L’ANTISÉMITISME FRANÇAIS aujourd’hui et demain
Fiche technique
Résumé
En France, la 'question juive' refait surface. Bien que deux attentats notables (celui de la rue Copernic en 1980 et celui de la rue des Rosiers en 1982) aient capté l'attention, l'auteur soutient qu'ils sont moins révélateurs que la vague antisémite généralisée observée de la fin des années 1970 au début des années 1980. Cette recrudescence s'est manifestée par des incidents spontanés et répandus de profanations de synagogues et de cimetières juifs à travers la France entre 1975 et 1980, une fréquence comparable à celle notée en Allemagne de 1923 à 1929. Face à ces signes avant-coureurs, la communauté juive et les militants antiracistes ont adopté des approches distinctes : d'un côté, une illusion de combativité, peut-être en surestimant la capacité de résistance, et de l'autre, des systèmes sécuritaires, potentiellement en sous-estimant les dangers réels.
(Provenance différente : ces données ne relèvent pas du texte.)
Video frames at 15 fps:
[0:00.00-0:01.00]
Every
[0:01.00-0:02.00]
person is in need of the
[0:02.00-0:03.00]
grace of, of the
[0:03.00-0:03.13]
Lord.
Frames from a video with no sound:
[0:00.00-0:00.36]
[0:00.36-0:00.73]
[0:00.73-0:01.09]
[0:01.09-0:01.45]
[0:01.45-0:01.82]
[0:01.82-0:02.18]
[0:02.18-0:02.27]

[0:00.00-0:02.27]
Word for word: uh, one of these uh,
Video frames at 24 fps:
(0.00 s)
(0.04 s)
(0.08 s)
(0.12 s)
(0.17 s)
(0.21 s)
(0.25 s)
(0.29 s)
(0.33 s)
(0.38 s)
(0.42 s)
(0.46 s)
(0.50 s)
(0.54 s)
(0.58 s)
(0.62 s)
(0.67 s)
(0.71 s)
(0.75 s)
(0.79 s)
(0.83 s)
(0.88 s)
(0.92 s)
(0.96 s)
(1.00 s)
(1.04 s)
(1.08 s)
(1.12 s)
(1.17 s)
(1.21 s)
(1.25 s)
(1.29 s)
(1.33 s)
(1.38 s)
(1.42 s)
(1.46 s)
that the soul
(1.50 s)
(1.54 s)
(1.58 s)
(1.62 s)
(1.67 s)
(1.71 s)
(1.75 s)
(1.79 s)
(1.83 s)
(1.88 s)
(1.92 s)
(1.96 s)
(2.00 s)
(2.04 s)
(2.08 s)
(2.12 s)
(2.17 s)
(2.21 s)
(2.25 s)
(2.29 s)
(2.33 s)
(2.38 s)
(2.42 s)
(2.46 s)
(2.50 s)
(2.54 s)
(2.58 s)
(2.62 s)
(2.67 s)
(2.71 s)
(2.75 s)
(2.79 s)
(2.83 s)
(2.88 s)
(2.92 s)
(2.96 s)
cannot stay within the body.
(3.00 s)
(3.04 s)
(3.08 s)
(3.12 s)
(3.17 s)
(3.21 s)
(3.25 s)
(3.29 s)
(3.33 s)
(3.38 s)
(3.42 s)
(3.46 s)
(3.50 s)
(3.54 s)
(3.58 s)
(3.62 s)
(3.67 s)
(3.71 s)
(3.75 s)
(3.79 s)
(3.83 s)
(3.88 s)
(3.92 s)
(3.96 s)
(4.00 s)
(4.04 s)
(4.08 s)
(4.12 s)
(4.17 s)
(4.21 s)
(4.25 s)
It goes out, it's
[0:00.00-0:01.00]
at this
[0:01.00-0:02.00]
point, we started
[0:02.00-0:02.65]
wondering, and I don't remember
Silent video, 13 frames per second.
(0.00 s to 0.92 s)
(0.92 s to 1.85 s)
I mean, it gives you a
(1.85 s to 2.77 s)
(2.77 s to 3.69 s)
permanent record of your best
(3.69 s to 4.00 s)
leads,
L'auteur souligne que ces réactions ne sont pas inédites, mais qu'elles répliquent, presque mot pour mot et thème par thème, les discours et attitudes prévalant en Europe durant les années 1920 et 1930, une période qui a précédé le massacre de six millions de Juifs. La réapparition de ces indices suggère qu'une future crise antijuive pourrait être particulièrement violente ; la similitude des discours met en lumière l'impréparation de la population juive de France. Simon Epstein, né à Paris en 1947, a été une figure active du Comité de Soutien aux Juifs d'URSS en 1970 et a été élu secrétaire général du Mouvement Sioniste de France en 1972. Économiste de profession, il réside en Israël depuis 1974.